Goal of the exercise: For each record below, output its text exactly and skip any picture.

Given entries:
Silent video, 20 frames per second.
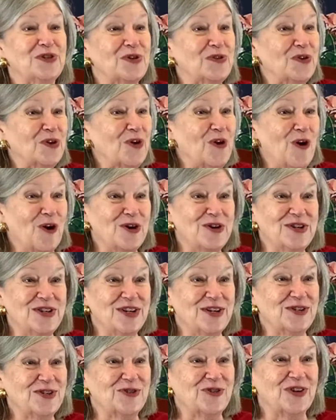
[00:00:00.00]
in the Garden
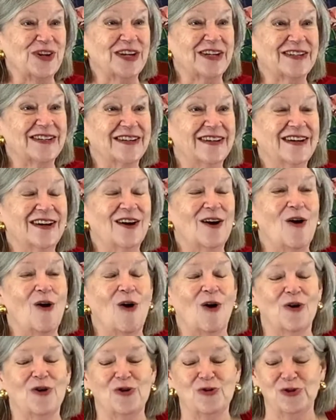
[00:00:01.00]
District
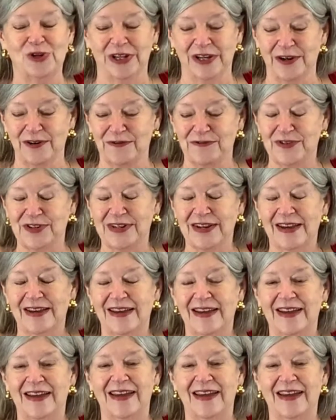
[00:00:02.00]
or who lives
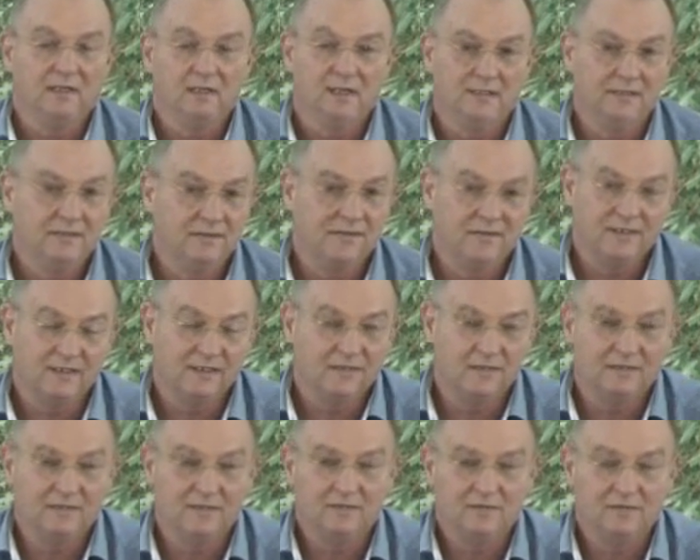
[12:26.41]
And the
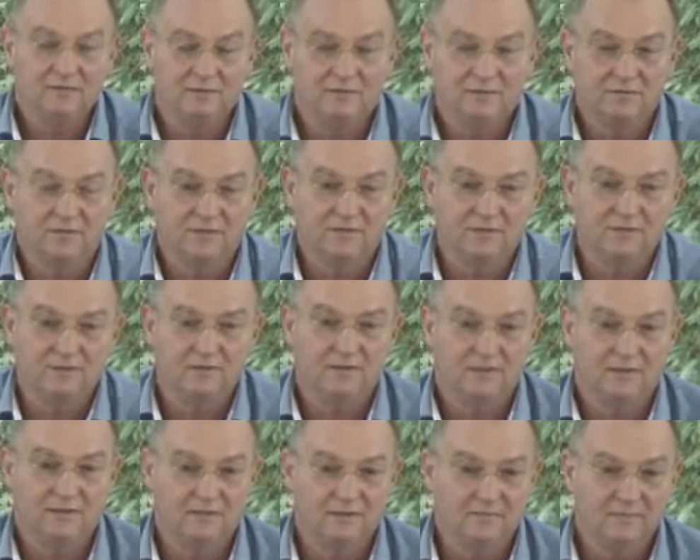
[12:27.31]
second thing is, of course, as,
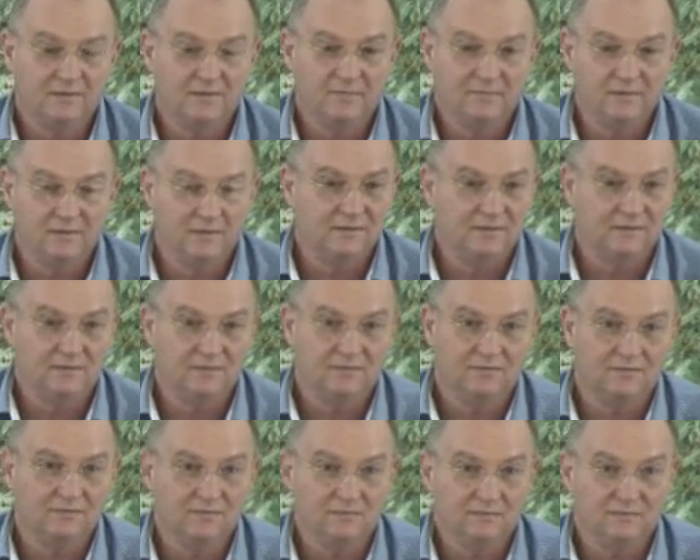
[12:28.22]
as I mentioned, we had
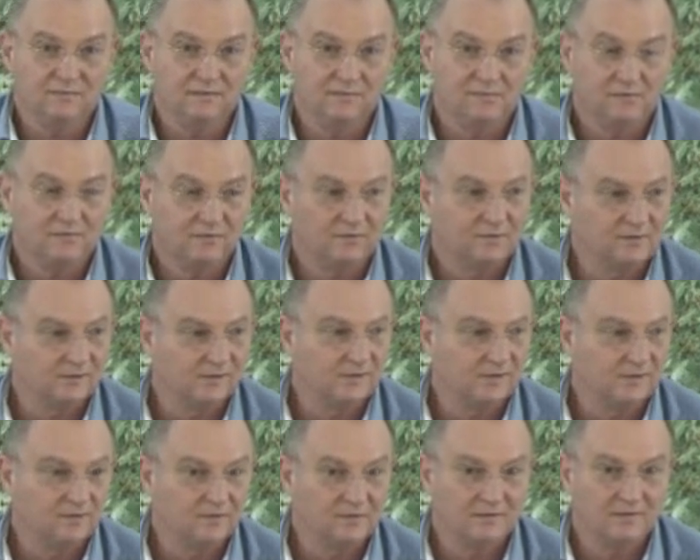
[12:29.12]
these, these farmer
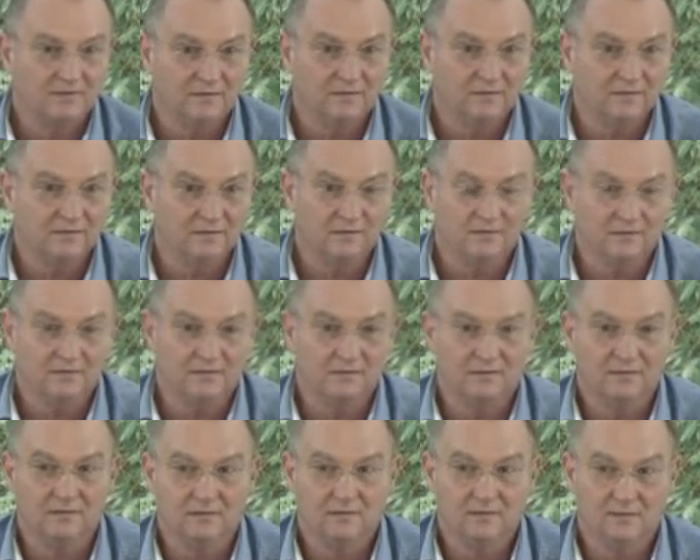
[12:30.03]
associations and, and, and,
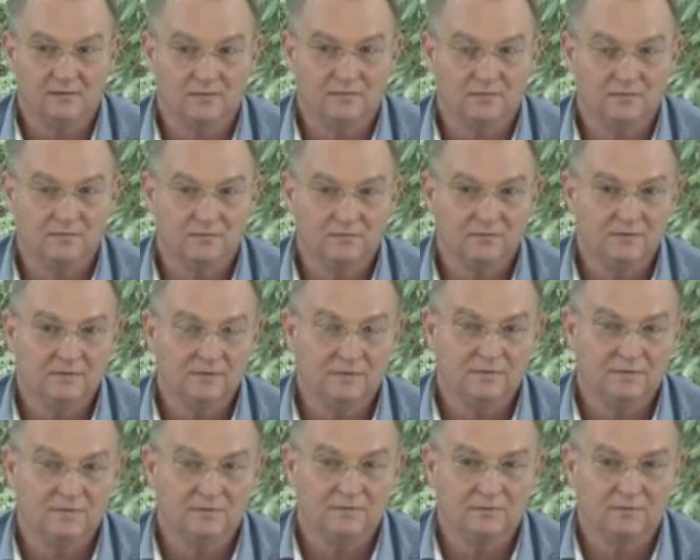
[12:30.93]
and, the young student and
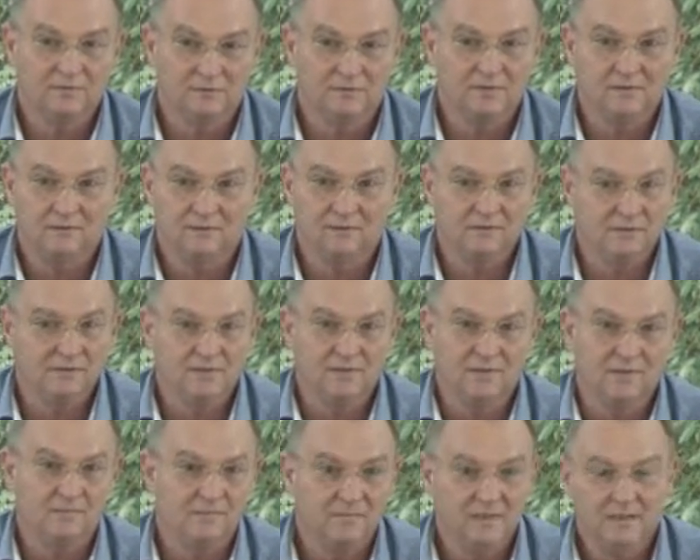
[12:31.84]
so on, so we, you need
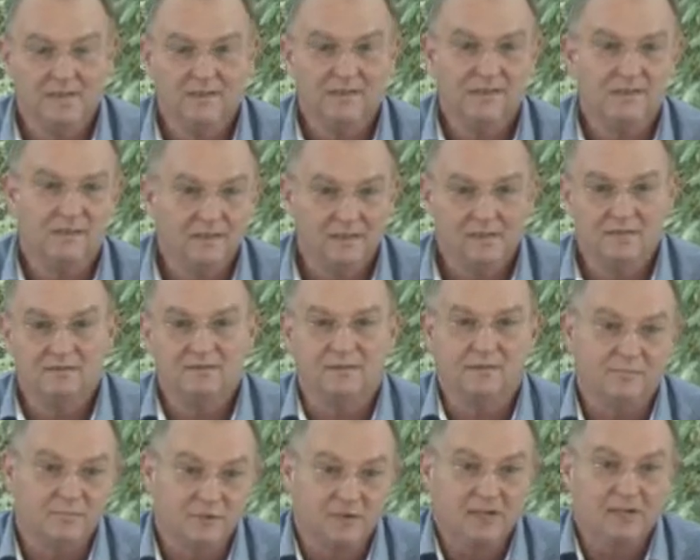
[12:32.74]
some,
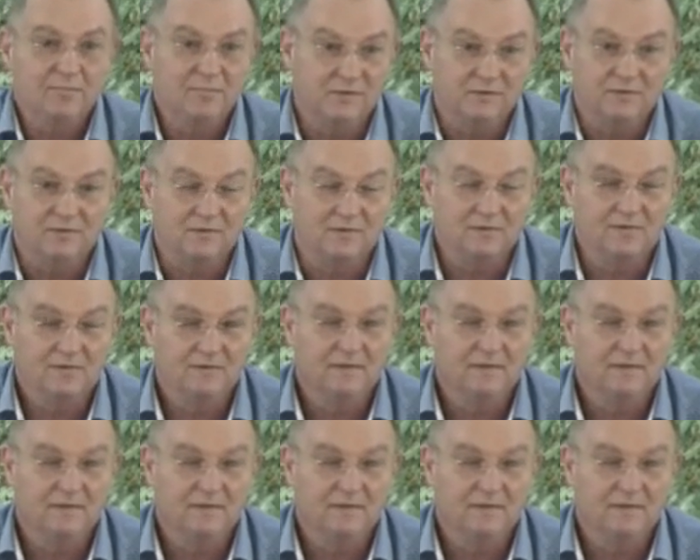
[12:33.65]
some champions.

Answer to this problem:
Silent video, 20 frames per second.
[00:00:00.00]
in the Garden
[00:00:01.00]
District
[00:00:02.00]
or who lives
[12:26.41]
And the
[12:27.31]
second thing is, of course, as,
[12:28.22]
as I mentioned, we had
[12:29.12]
these, these farmer
[12:30.03]
associations and, and, and,
[12:30.93]
and, the young student and
[12:31.84]
so on, so we, you need
[12:32.74]
some,
[12:33.65]
some champions.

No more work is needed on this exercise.